-------- Data for this task

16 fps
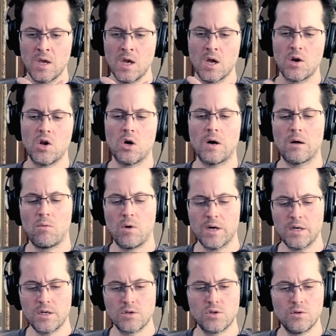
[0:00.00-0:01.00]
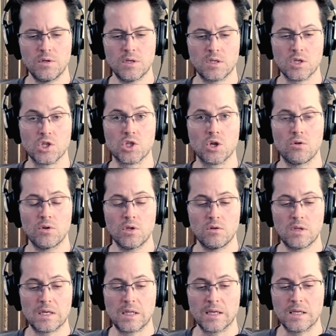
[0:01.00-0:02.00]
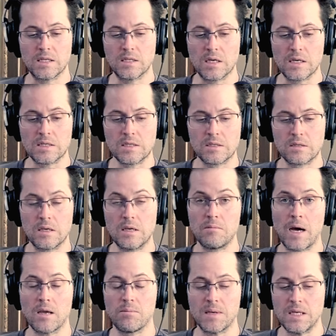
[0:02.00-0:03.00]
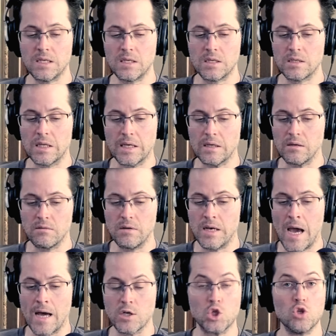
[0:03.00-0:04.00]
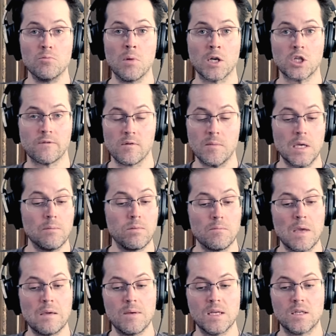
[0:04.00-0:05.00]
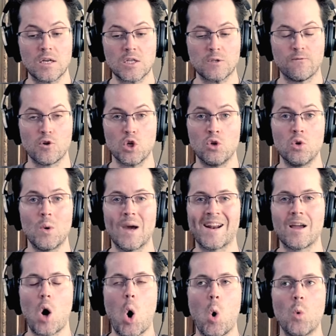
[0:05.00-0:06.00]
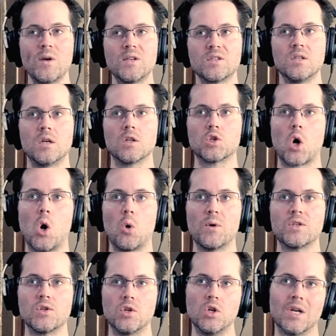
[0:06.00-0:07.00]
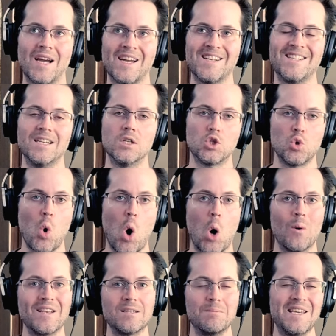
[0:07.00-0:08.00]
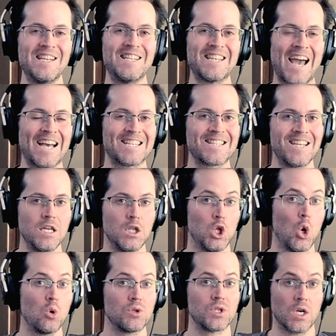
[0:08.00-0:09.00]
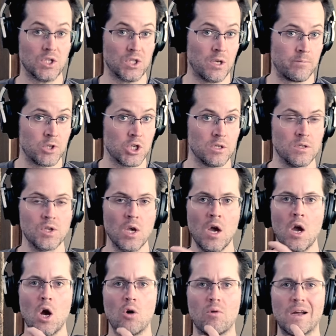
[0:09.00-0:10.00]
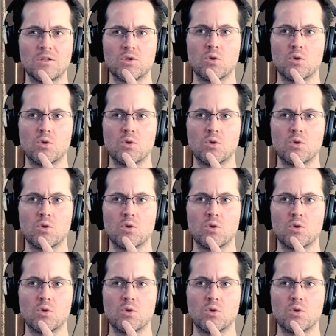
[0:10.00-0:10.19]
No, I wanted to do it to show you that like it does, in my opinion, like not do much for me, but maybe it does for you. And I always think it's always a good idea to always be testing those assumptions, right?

----------------

- [What the task requires]
Transcribe only the lines from the line holding "[0:03.00-0:04.00]" to the final line of the listing above. Keep them exact, include both ends, and skip the pictures.

- [Solution]
[0:03.00-0:04.00]
[0:04.00-0:05.00]
[0:05.00-0:06.00]
[0:06.00-0:07.00]
[0:07.00-0:08.00]
[0:08.00-0:09.00]
[0:09.00-0:10.00]
[0:10.00-0:10.19]
No, I wanted to do it to show you that like it does, in my opinion, like not do much for me, but maybe it does for you. And I always think it's always a good idea to always be testing those assumptions, right?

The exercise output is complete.